Make an exact copy of the lines from the one containing "(112.21 s to 112.41 s)" through the end of the material, including both ends but no pictures.
-.-.-
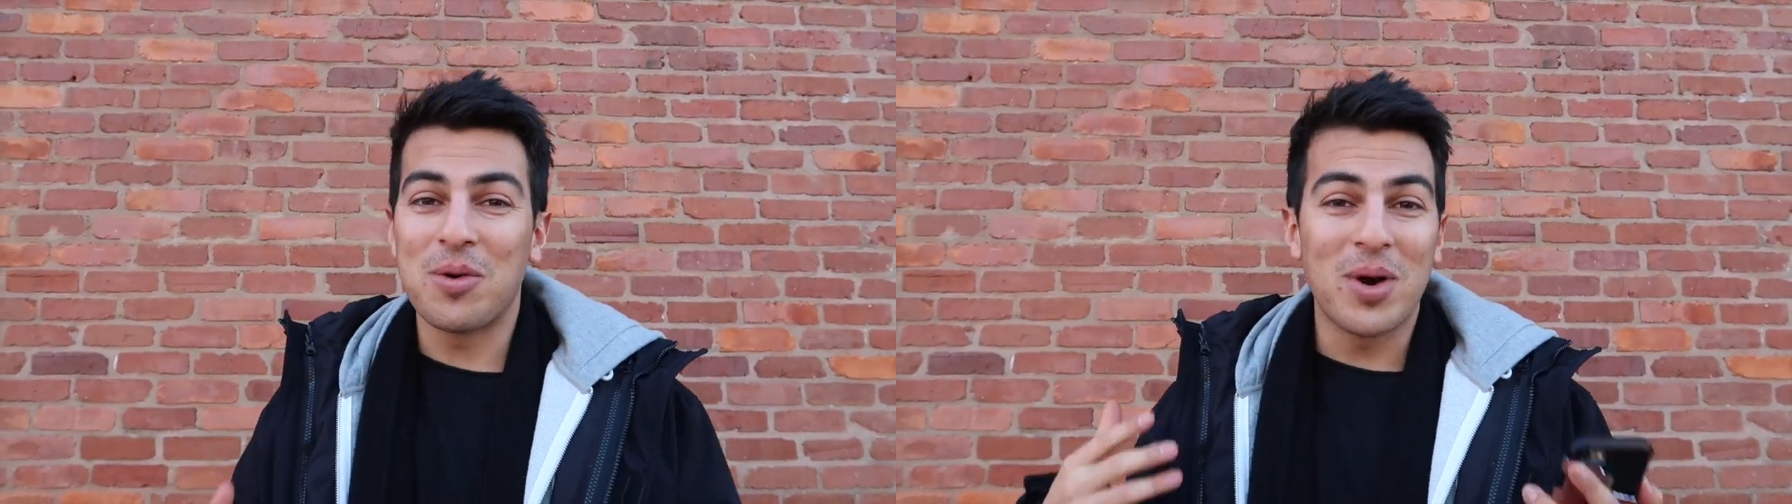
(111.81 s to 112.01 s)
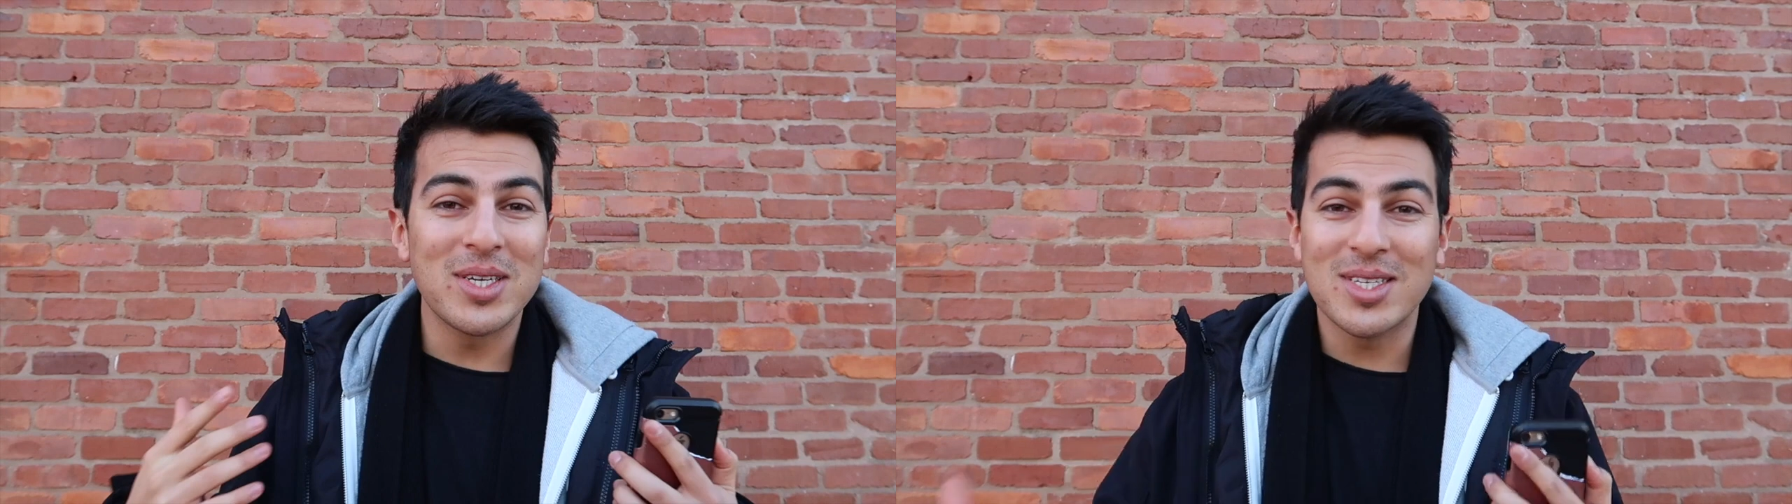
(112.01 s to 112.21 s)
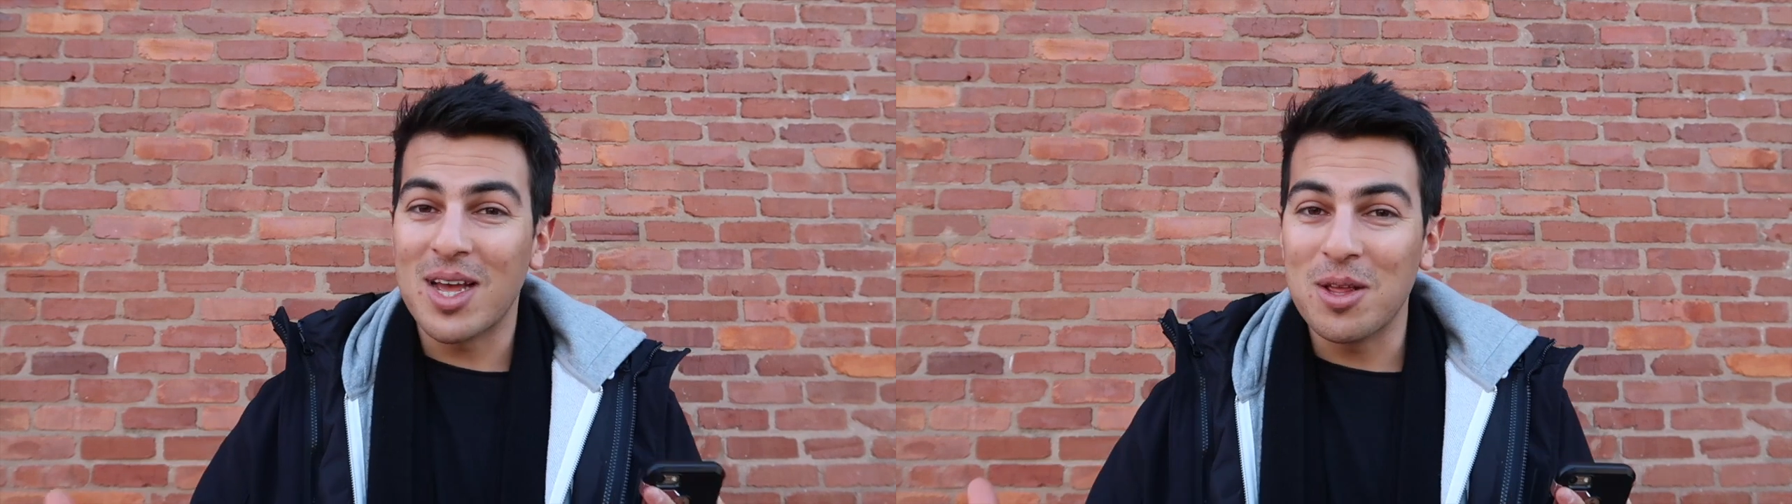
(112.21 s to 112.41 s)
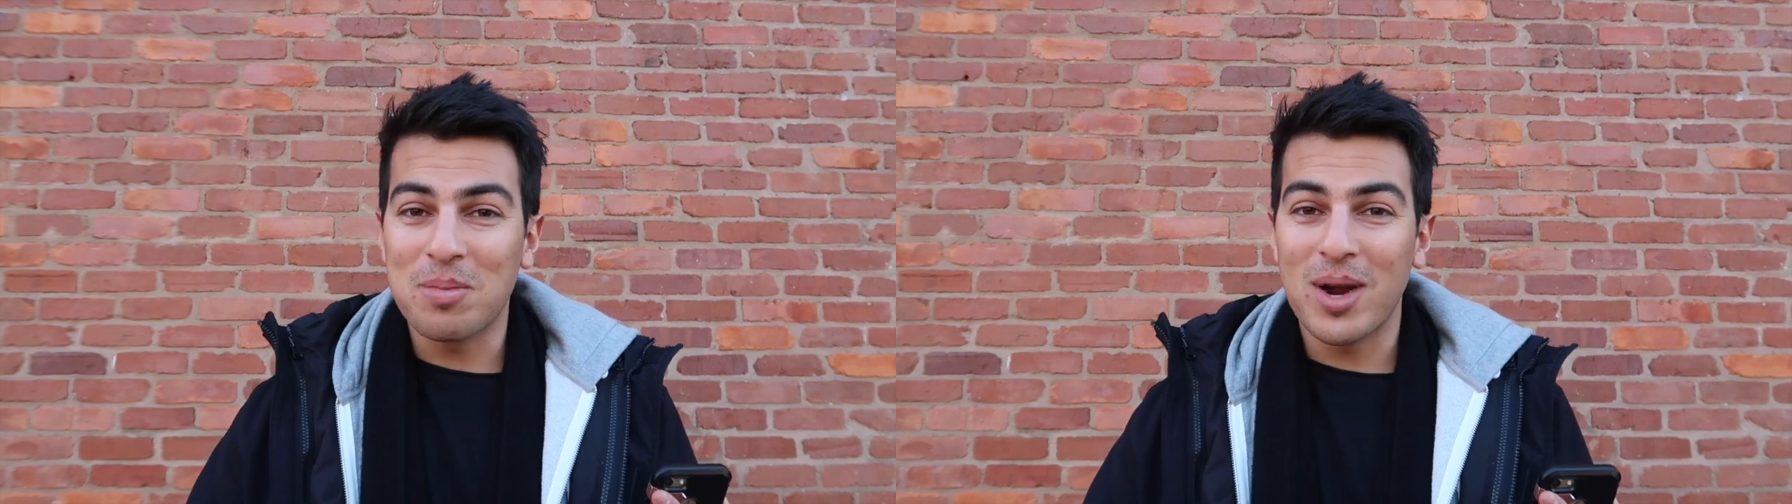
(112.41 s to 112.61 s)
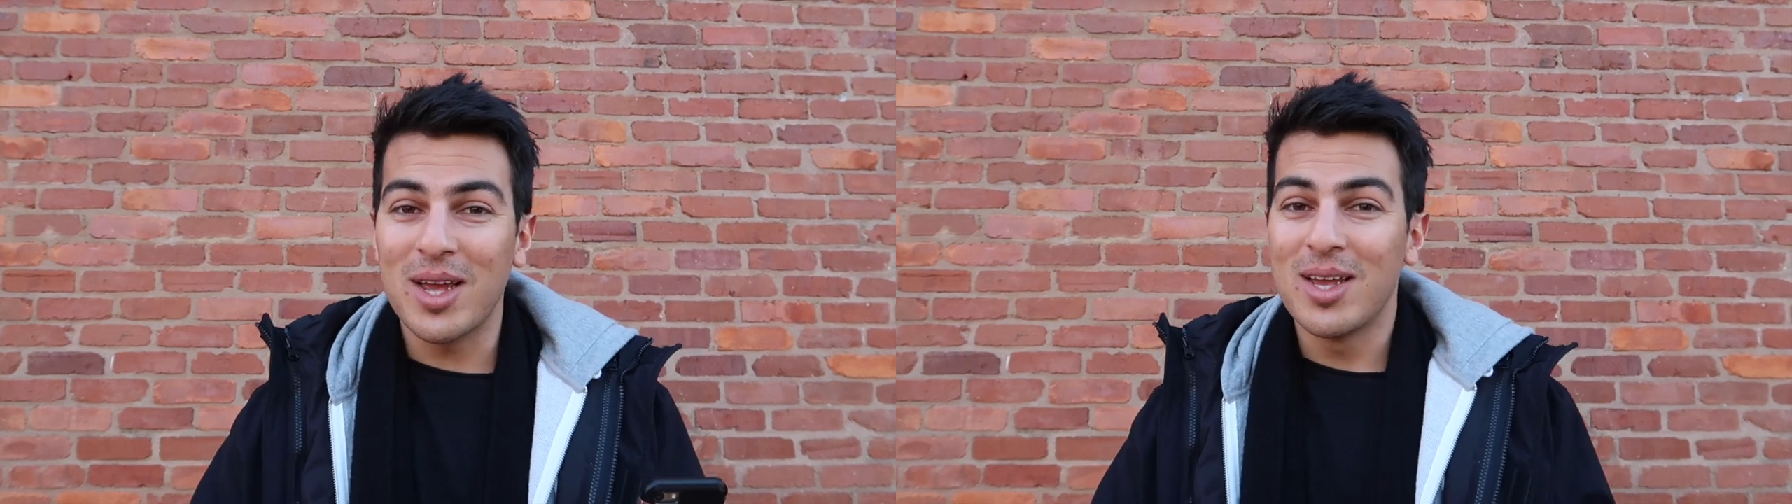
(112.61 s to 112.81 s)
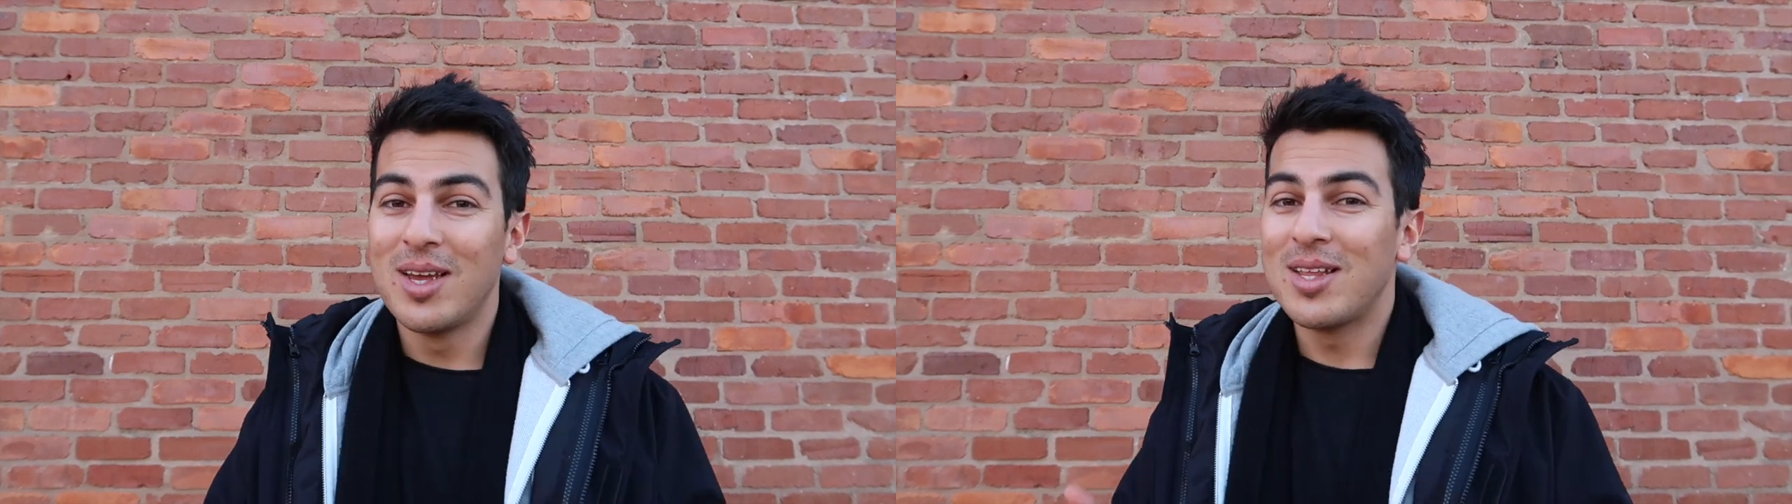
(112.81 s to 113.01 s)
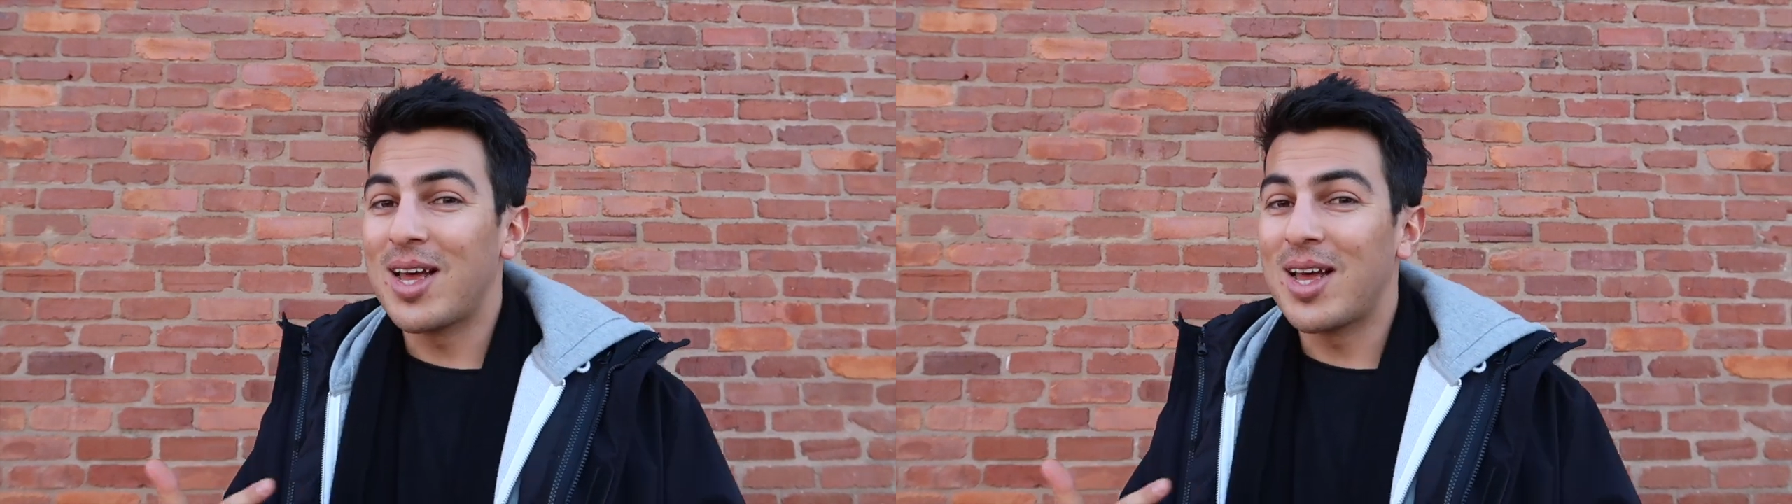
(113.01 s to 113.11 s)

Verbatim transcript: They want to celebrate.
-.-.-
**Solution to the exercise**
(112.21 s to 112.41 s)
(112.41 s to 112.61 s)
(112.61 s to 112.81 s)
(112.81 s to 113.01 s)
(113.01 s to 113.11 s)

Verbatim transcript: They want to celebrate.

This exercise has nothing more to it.